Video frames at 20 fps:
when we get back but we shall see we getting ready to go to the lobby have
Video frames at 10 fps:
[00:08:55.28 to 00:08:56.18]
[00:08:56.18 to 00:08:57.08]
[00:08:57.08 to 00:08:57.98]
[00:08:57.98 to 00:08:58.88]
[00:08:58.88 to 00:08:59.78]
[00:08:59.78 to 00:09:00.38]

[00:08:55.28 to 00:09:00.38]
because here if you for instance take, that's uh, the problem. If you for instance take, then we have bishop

________________________

• WORK TASK: Can you quote exactly the lines from the one containing "[00:08:56.18 to 00:08:57.08]" through the last line of the records above, and nothing else?

• WRITTEN ANSWER:
[00:08:56.18 to 00:08:57.08]
[00:08:57.08 to 00:08:57.98]
[00:08:57.98 to 00:08:58.88]
[00:08:58.88 to 00:08:59.78]
[00:08:59.78 to 00:09:00.38]

[00:08:55.28 to 00:09:00.38]
because here if you for instance take, that's uh, the problem. If you for instance take, then we have bishop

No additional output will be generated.